+++ MATERIAL FOR THIS TASK

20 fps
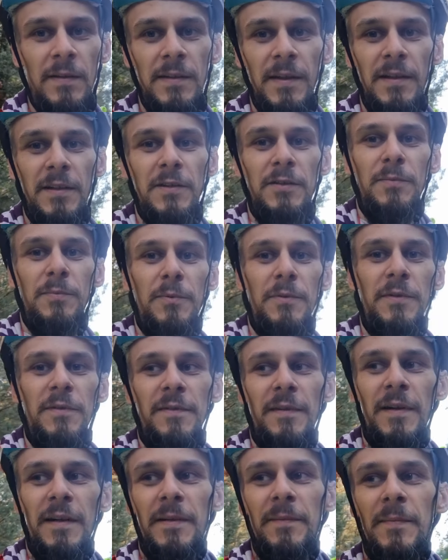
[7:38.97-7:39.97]
taki
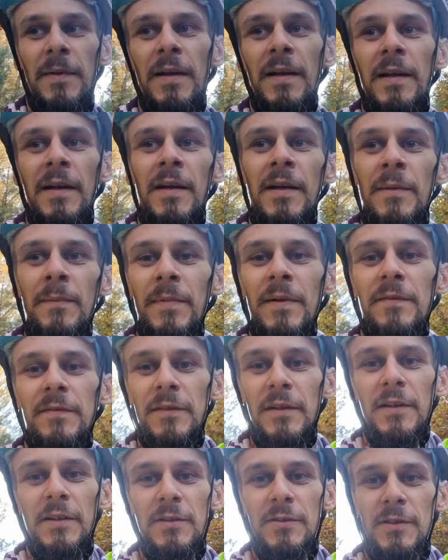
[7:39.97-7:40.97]
zbudowałem.
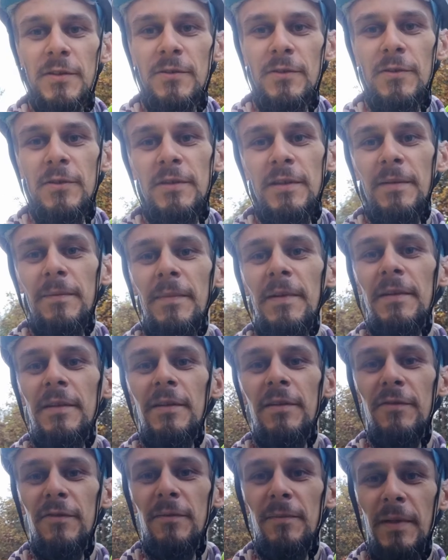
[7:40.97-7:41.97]
Pewnie jeszcze coś tam
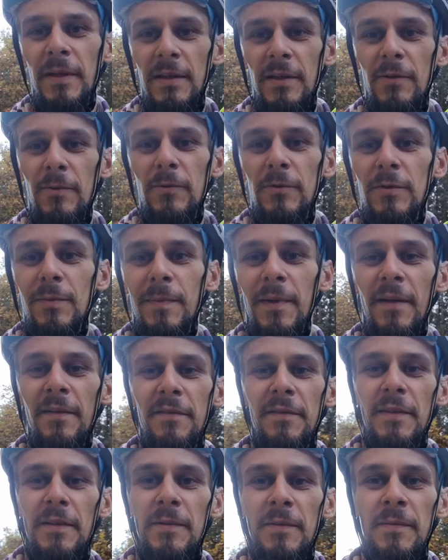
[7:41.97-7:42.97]
będę wymieniał,
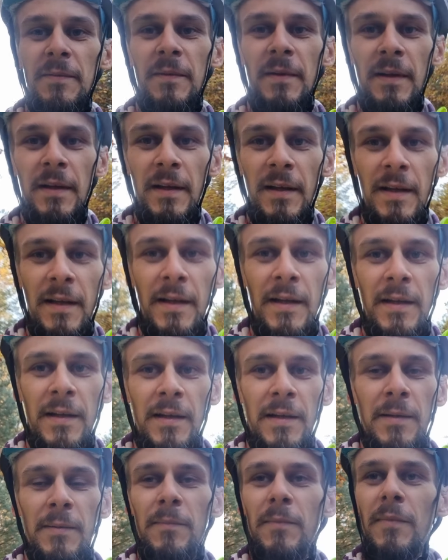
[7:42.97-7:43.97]
usprawniał,
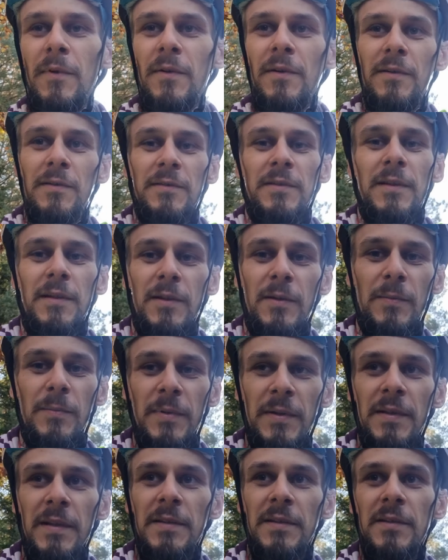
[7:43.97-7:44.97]
bo te
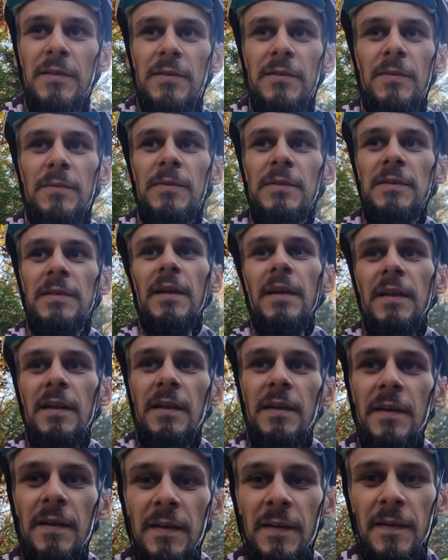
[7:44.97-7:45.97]
komponenty są
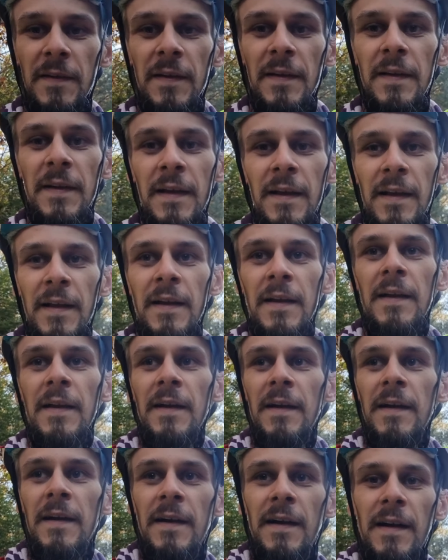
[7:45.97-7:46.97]
stare,
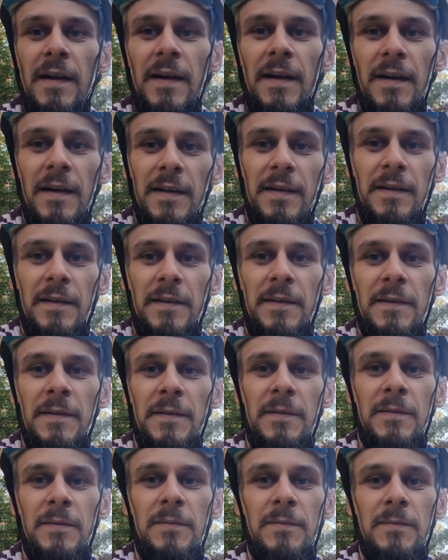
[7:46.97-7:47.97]
ale
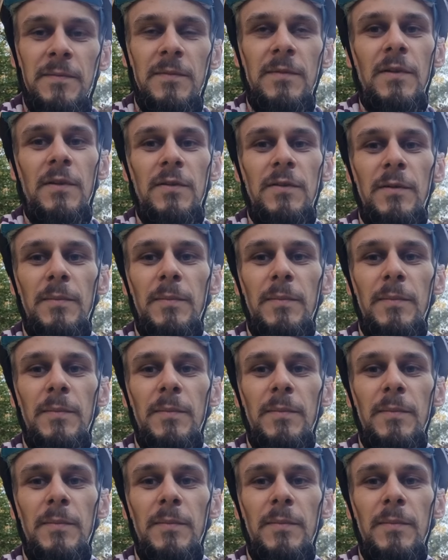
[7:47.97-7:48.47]
no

++++++

__TO DO__
The listing above must be repeated exactly, apart from the pictures.

__SOLVED PROBLEM__
20 fps
[7:38.97-7:39.97]
taki
[7:39.97-7:40.97]
zbudowałem.
[7:40.97-7:41.97]
Pewnie jeszcze coś tam
[7:41.97-7:42.97]
będę wymieniał,
[7:42.97-7:43.97]
usprawniał,
[7:43.97-7:44.97]
bo te
[7:44.97-7:45.97]
komponenty są
[7:45.97-7:46.97]
stare,
[7:46.97-7:47.97]
ale
[7:47.97-7:48.47]
no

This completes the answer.